[Stored data]
===
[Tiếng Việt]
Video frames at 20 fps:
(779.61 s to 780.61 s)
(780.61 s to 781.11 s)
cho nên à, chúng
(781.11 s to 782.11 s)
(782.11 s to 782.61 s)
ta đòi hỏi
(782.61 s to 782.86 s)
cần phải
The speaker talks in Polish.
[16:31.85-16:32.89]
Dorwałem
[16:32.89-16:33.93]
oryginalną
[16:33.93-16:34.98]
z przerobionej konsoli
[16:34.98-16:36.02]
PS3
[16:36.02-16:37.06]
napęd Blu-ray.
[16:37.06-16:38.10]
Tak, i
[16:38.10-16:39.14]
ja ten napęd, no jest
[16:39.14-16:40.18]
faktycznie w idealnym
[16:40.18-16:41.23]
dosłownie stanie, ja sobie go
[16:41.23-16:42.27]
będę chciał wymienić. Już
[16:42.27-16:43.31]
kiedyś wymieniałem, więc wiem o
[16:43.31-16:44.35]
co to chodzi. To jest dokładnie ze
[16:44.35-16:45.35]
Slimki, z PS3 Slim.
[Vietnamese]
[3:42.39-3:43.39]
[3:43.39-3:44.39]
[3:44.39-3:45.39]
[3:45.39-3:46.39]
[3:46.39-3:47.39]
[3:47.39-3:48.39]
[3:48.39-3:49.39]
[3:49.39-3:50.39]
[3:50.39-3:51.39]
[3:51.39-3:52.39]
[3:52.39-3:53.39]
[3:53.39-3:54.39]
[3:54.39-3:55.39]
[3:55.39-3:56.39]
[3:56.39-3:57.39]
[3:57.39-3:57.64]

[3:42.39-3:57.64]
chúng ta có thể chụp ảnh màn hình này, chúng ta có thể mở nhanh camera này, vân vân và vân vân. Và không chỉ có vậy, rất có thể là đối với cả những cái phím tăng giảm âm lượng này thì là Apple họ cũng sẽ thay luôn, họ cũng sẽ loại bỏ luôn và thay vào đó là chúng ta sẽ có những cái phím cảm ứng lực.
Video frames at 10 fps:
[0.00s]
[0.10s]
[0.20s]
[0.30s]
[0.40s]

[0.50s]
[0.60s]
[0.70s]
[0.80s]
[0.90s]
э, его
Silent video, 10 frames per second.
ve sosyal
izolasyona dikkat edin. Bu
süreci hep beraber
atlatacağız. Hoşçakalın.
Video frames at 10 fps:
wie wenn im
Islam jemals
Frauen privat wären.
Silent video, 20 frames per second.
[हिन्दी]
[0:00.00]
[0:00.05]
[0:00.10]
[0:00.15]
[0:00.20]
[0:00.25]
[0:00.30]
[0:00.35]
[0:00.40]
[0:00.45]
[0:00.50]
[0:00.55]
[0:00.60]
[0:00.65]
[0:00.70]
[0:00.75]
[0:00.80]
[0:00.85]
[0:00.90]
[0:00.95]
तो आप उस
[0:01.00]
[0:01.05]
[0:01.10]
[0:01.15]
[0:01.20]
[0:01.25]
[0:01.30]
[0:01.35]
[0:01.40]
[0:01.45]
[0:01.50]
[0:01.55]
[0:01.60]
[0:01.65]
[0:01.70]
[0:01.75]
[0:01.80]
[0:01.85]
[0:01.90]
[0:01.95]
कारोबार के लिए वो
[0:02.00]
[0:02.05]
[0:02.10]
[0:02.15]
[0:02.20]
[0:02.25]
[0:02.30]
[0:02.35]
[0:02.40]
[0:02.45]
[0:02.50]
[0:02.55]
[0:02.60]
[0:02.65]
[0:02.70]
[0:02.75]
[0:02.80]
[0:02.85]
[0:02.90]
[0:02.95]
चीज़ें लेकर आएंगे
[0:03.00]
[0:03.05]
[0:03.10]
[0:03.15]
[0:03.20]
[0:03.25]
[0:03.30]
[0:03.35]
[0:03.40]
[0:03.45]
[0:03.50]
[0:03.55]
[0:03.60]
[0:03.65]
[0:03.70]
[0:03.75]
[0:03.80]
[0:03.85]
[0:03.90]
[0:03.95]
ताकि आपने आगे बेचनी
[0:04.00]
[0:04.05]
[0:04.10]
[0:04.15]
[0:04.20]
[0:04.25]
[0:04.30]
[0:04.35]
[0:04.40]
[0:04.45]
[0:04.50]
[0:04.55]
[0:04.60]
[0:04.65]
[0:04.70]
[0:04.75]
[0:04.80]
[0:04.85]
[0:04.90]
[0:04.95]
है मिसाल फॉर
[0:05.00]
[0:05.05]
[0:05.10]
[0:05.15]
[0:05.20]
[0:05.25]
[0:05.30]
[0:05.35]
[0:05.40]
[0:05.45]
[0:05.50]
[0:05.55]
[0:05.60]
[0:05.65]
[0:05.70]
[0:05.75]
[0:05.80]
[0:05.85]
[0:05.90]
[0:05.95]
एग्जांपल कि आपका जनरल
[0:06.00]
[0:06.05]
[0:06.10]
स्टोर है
===
[ACTION ITEM]: Would you please repeat exactly the lines above, starting at the line with "[3:45.39-3:46.39]" and stopping at the line with "[3:57.39-3:57.64]", both included?

[COMPLETED EXERCISE]:
[3:45.39-3:46.39]
[3:46.39-3:47.39]
[3:47.39-3:48.39]
[3:48.39-3:49.39]
[3:49.39-3:50.39]
[3:50.39-3:51.39]
[3:51.39-3:52.39]
[3:52.39-3:53.39]
[3:53.39-3:54.39]
[3:54.39-3:55.39]
[3:55.39-3:56.39]
[3:56.39-3:57.39]
[3:57.39-3:57.64]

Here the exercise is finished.